I’d say that it’s crucial that a curriculum for training researchers in Data Science include not just methods/algorithms for handling and analyzing large amounts of data, but also tools for developing models, testing and comparing them, and interpreting and reasoning about the hypotheses from which they arise.
Can you talk about the Primetime Emmy Engineering award? How does your work in neural sciences fit into the work you did for the award?

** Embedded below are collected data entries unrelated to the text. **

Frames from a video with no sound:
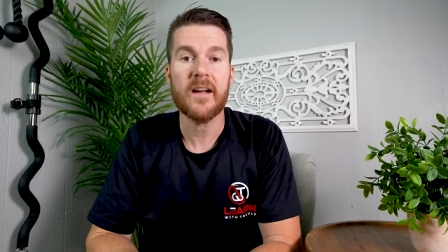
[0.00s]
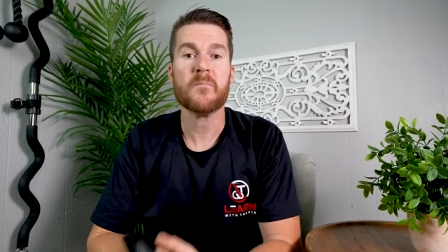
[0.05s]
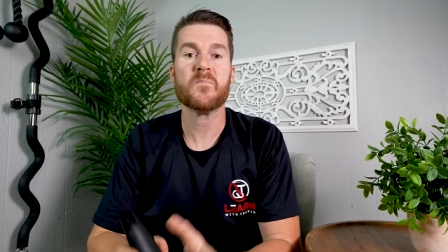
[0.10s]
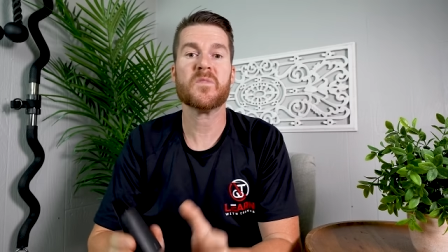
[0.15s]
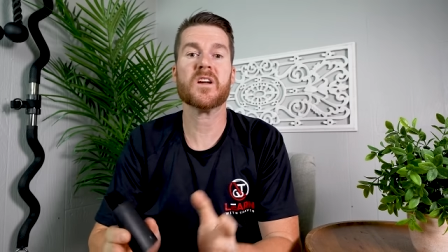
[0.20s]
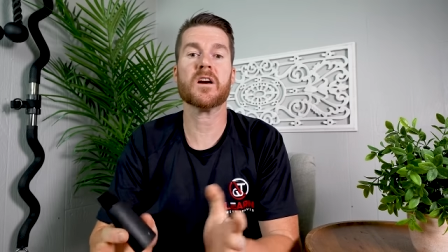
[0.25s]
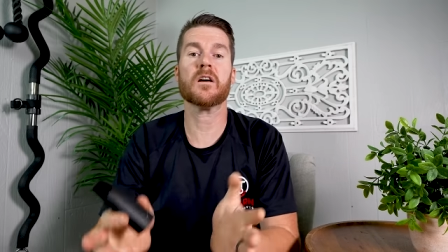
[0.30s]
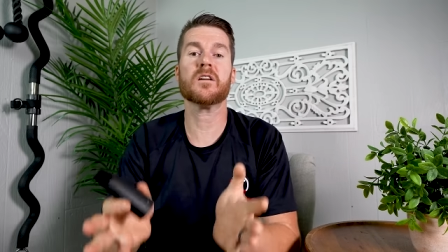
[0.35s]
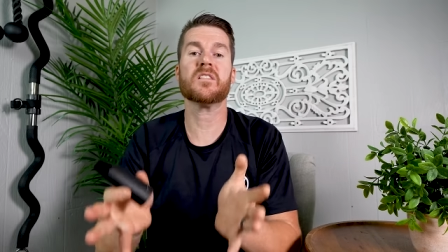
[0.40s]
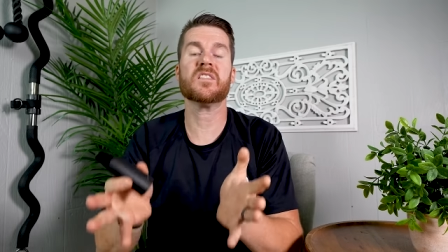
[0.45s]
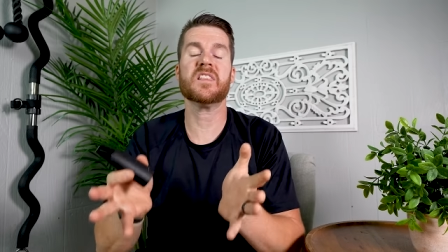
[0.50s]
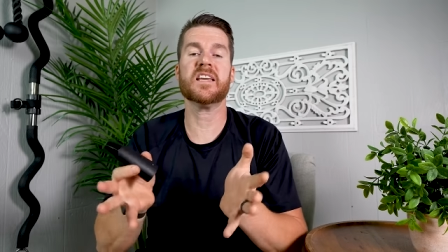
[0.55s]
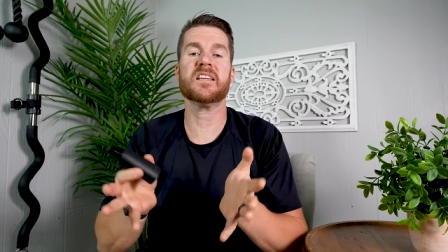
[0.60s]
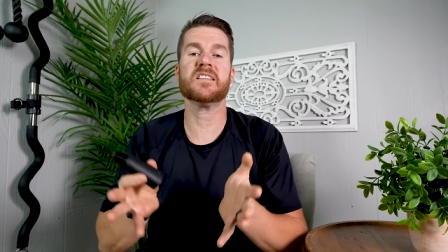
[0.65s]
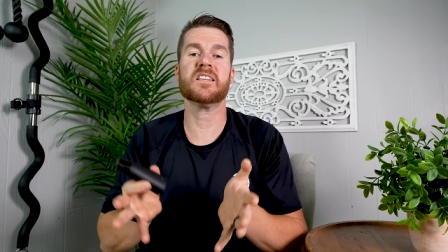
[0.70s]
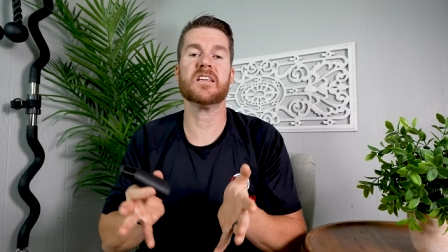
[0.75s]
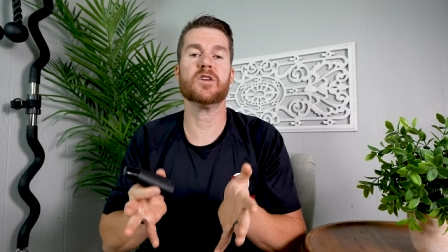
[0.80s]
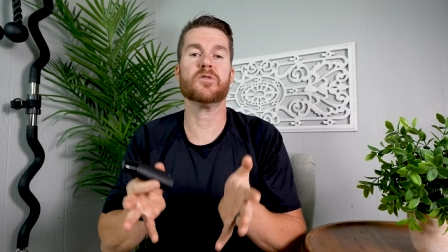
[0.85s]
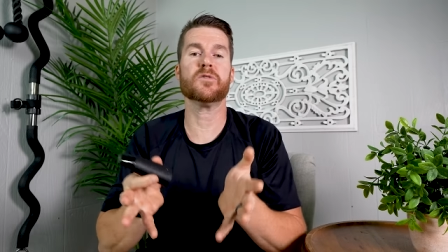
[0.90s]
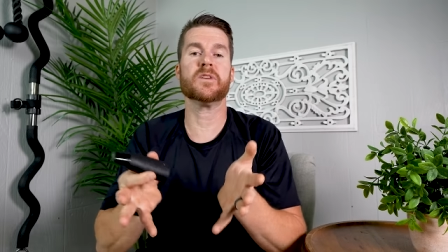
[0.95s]
There are things
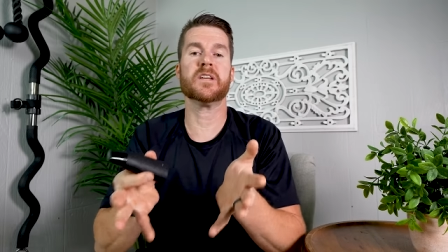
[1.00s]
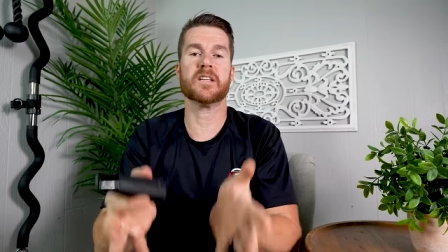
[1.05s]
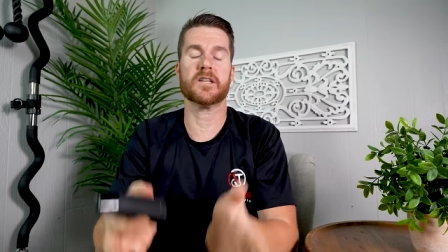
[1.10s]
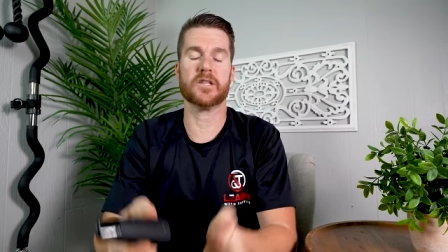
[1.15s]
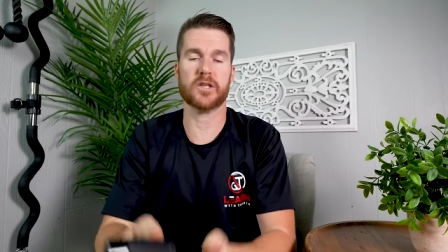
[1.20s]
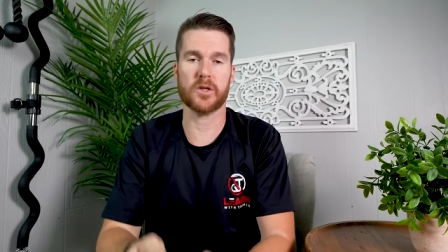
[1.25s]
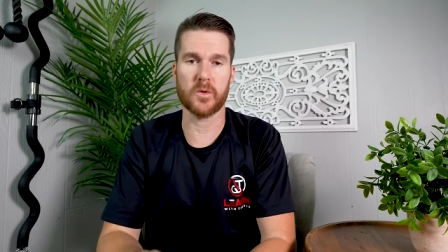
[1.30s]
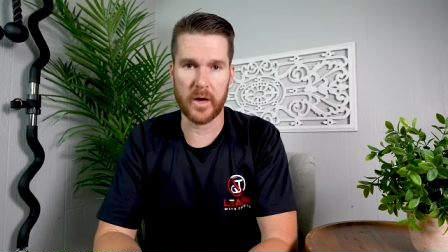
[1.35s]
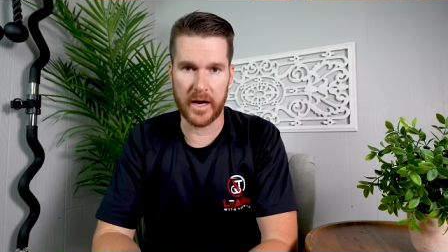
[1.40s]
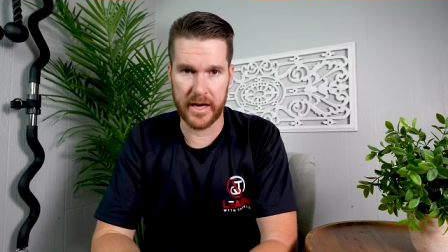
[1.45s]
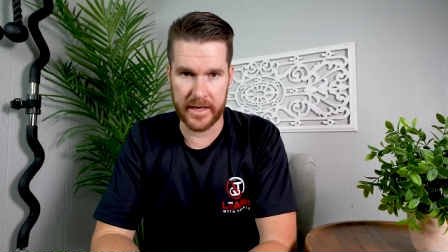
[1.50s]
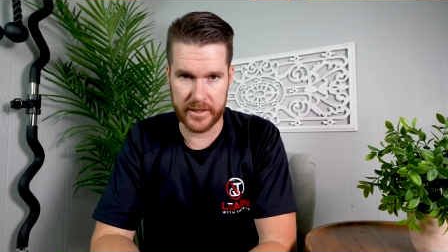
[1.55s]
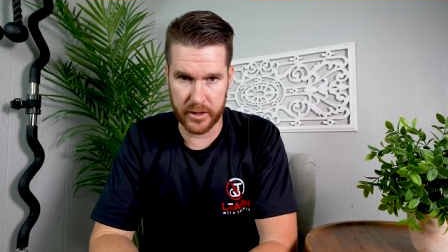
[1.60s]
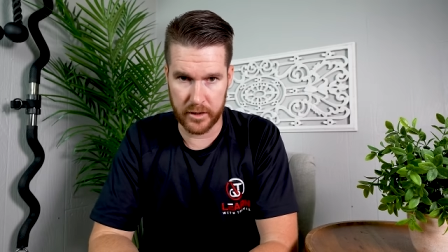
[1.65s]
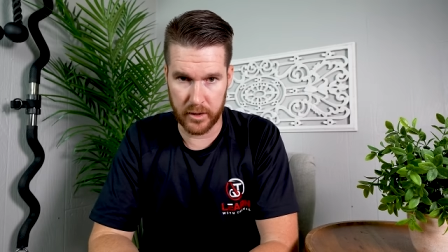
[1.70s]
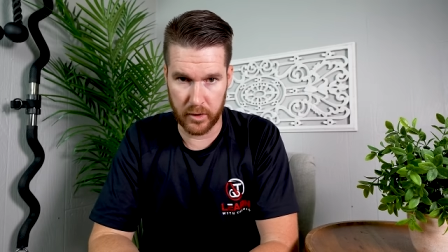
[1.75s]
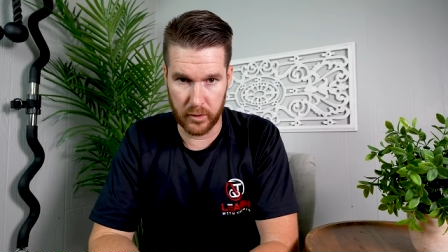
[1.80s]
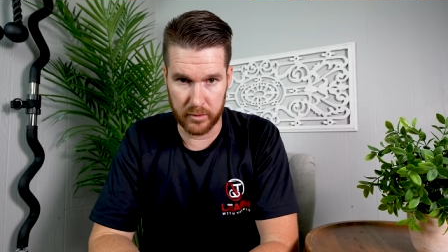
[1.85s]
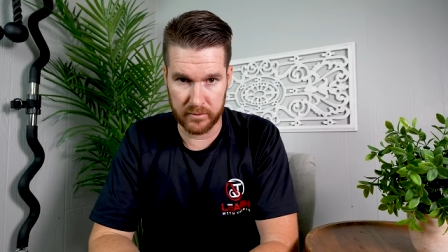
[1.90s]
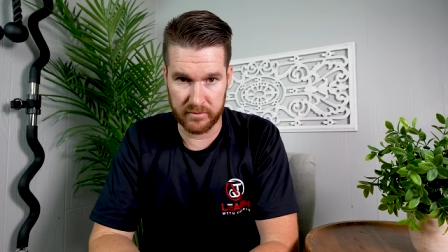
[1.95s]
that you need to do on
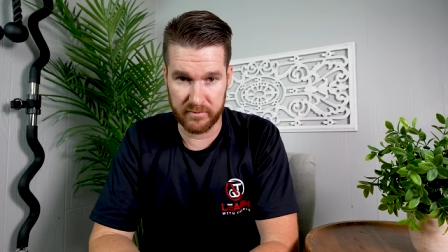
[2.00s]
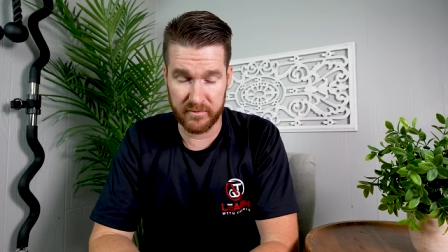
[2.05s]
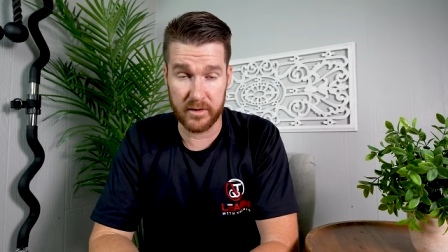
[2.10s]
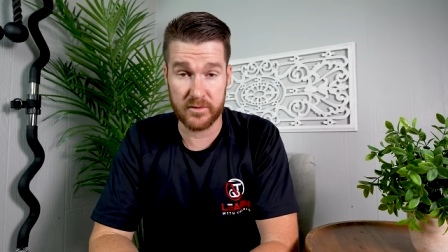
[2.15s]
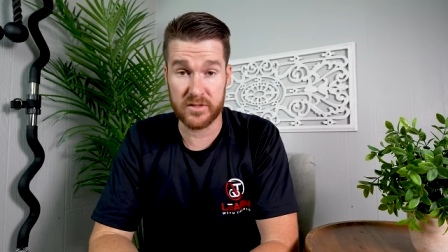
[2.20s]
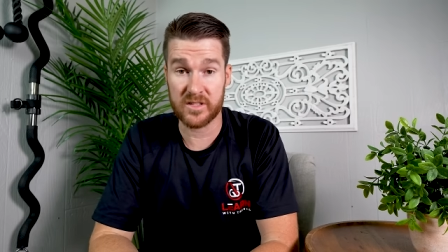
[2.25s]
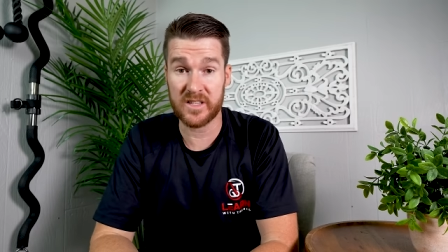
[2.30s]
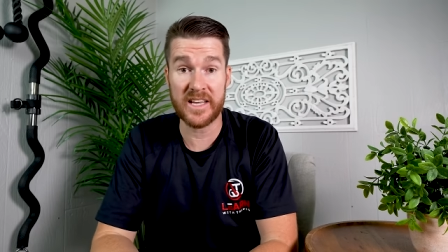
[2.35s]
your own first,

About 12 years ago, I had an extremely talented postdoctoral fellow, Zhou Wang, in my group who was working on a method of assessing the quality of a photographic image. The goal was to do this in a way that matched what a human would report, which is quite different than the “mean squared error” that underlies most engineering. This problem of photographic image quality had been studied for more than a decade, but comparative tests showed that various methods that had been proposed did not offer significant improvements. Zhou had started working on this problem as a graduate student at U.T. Austin with his advisor Al Bovik. When Zhou arrived at NYU, we set about improving it, incorporating some ideas about how the human visual system analyzes and represents visual images, as well as some new methods of experimentally testing how well our quality measure captured human perception. We wrote up a thorough account in a paper published in 2004, documenting a substantial improvement over mean squared error, and the method took off — more than 10 years later, it’s still the most widely used method for assessing image quality (although we and others have developed solutions that are better!). A few years ago, the television industry started using it to test the qualify of broadcast video, and turned out to be quite useful… I had no idea it was even being used in this context, and so was quite surprised to hear we had won the award!
What drew you to the CDS program at NYU?
I’ve always felt the scientific world needs a better infrastructure for analyzing, testing, reasoning about data. This comes traditionally from the field of statistics – for example, many science departments require their students to take a course or two in statistics for analysis and presentation of data. But I think it’s abundantly clear that this traditional curriculum needs to be updated to prepare students to handle larger and more complex data sets, using more sophisticated mathematical computational methods. I’ve incorporated some of these things into my courses in Neural Science, but I think the issue cuts across many departments. I never knew what to call this new unified collection of topics, but I suppose “data science” is a good a name as any, and I’m happy to be participating in building it at NYU!